Table 3 presents the average execution time of the five algorithms. From the table we can see that our algorithm outperforms the other algorithms on Hamlet, Tobacco-800, 3DPeS, and Medical datasets. While on MIRflickr and Fingerprints datasets, it is inferior to BBDT and CCIT. The reason why the proposed algorithm is less efficient on these two datasets is that the foreground pixels in images of both datasets are dense, which leads to a large size of record table. On the other side, in BBDT and CCIT there are no use of record table, so when the foreground pixels are dense, BBDT and CCIT run faster. Nevertheless, compared with the conventional run-based algorithm RBTS, our algorithm keeps ahead all the time. In addition, our algorithm can be easily executed in parallel, both in the first scan and the second scan. While for block-based algorithms such as BBDT, CCIT and CTB, parallel execution is difficult to be conducted in the first scan since the steps in the first scan in these algorithms are closely linked and interdependent. Therefore, easy parallelism is another advantage of our algorithm.
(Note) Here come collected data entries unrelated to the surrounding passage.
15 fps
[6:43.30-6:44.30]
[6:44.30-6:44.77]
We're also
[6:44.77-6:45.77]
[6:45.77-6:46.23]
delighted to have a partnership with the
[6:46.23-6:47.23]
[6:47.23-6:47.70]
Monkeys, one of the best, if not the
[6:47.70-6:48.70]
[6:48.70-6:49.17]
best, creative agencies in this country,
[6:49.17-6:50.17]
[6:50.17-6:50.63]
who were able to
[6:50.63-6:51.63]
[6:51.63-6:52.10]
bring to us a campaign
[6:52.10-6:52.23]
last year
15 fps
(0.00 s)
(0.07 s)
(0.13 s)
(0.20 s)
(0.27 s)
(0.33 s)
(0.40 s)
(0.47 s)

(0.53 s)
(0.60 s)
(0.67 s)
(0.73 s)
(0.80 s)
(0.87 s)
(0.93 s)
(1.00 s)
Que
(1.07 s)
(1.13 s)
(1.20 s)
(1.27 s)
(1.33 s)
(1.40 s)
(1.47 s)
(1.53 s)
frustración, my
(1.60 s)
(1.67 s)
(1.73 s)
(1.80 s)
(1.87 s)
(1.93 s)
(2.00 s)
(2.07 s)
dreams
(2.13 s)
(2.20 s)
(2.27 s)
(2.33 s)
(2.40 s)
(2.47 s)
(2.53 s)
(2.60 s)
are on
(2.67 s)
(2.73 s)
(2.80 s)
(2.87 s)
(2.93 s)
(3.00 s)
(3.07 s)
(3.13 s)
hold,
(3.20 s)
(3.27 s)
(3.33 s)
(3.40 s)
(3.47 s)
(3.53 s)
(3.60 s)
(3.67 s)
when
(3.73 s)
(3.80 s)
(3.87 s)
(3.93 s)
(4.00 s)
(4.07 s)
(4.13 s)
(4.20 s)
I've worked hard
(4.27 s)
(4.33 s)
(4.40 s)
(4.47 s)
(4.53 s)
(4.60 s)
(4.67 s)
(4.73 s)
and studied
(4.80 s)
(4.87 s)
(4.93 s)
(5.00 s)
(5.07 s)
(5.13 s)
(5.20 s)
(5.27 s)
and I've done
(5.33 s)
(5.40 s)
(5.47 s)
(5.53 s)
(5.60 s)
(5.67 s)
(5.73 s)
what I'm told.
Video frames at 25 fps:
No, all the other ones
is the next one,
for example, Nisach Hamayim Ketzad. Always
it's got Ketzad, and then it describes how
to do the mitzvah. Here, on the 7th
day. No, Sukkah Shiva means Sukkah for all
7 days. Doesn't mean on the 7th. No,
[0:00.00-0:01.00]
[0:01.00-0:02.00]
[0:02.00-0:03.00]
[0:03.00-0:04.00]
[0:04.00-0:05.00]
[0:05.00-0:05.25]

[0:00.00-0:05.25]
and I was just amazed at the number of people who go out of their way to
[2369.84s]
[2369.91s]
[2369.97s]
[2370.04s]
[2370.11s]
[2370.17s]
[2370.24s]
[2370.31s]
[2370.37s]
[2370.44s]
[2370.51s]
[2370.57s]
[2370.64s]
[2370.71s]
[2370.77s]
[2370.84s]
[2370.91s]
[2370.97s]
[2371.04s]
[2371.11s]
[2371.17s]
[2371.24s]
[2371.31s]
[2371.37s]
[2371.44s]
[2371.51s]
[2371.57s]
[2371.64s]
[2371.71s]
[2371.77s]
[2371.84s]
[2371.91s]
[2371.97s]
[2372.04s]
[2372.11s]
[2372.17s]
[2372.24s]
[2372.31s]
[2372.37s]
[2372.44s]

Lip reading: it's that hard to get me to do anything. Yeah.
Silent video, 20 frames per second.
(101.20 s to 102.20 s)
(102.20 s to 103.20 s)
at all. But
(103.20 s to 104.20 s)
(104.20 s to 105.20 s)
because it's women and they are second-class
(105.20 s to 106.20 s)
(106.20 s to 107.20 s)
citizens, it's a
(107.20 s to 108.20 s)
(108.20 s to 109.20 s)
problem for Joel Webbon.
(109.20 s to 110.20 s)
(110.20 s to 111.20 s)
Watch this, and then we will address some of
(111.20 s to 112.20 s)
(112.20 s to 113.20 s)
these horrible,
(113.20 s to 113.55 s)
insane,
Table 3. Execution time per image on real datasets (ms).

4 Conclusions

A new run-based CCL algorithm is proposed in this paper. Compared with the conventional algorithms, it reduces the sizes of record table and the equivalent-label table using double-row scan. In addition, a fast equivalent-label sets searching method using the sparse matrix decomposition is designed to improve the time efficiency. Since all the runs are independent with each other, both the first scan and the second scan can be executed in parallel. Comparative experiments are conducted on synthetic images and real image datasets. Results demonstrate that our algorithm outperforms the state-of-the-art algorithms, especially when the foreground pixels are sparse and the number of connected components in the image is small. Future work will focus on the optimization of the current algorithm.